Replace subtrees that don't improve validation accuracy.
"""
if node.is_leaf():
return node
# Determine which validation samples go left and right
if node.feature is not None:
left_mask = X_val[:, node.feature] <= node.threshold
right_mask = ~left_mask
# Recursively prune children first
if np.sum(left_mask) > 0:
node.left = self.prune(node.left,
X_val[left_mask], y_val[left_mask])
if np.sum(right_mask) > 0:
node.right = self.prune(node.right,
X_val[right_mask], y_val[right_mask])
# Check if replacing this subtree with a leaf improves accuracy
if len(y_val) > 0:
# Current subtree accuracy
current_preds = np.array([self._predict_single(x, node)
for x in X_val])
current_acc = np.mean(current_preds == y_val)
# Leaf accuracy (majority class)
majority_class = Counter(y_val).most_common(1)[0][0]
leaf_acc = np.mean(majority_class == y_val)

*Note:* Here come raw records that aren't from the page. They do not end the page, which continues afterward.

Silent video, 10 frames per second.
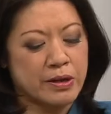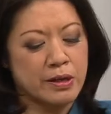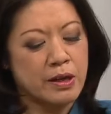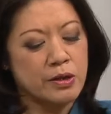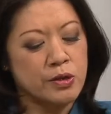it.
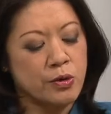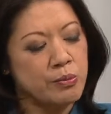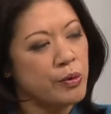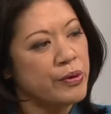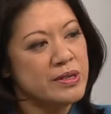Your
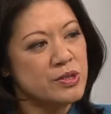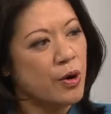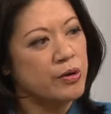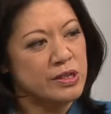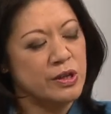employees
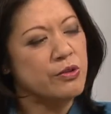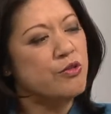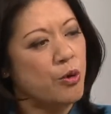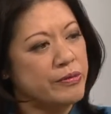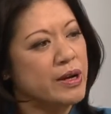are another
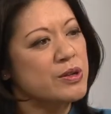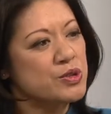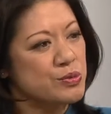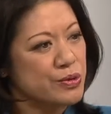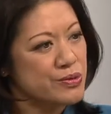form of
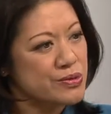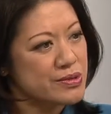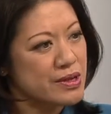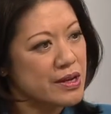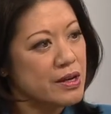customers.
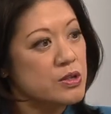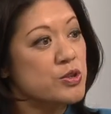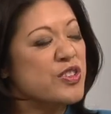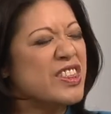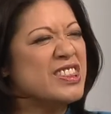Mm. So
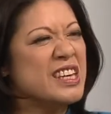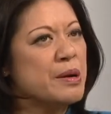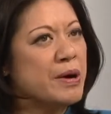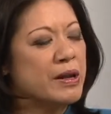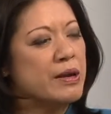if you think
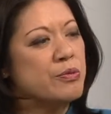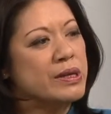about Often a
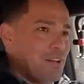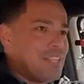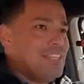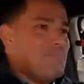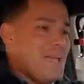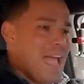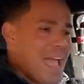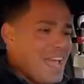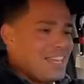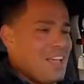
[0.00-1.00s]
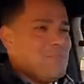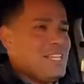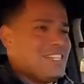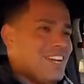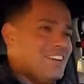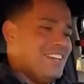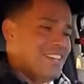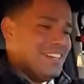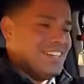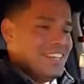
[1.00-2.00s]
but man, let me tell
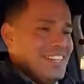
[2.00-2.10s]
you,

# Replace with leaf if it is at least as accurate
if leaf_acc >= current_acc:
return Node(value=majority_class)
return node
Interview tip: When discussing pruning, always mention the bias-variance tradeoff. Pre-pruning is faster but may stop too early (underfitting). Post-pruning grows the full tree first and then removes branches, which is more thorough but computationally expensive. In practice, most libraries (scikit-learn) use cost-complexity pruning (ccp_alpha parameter).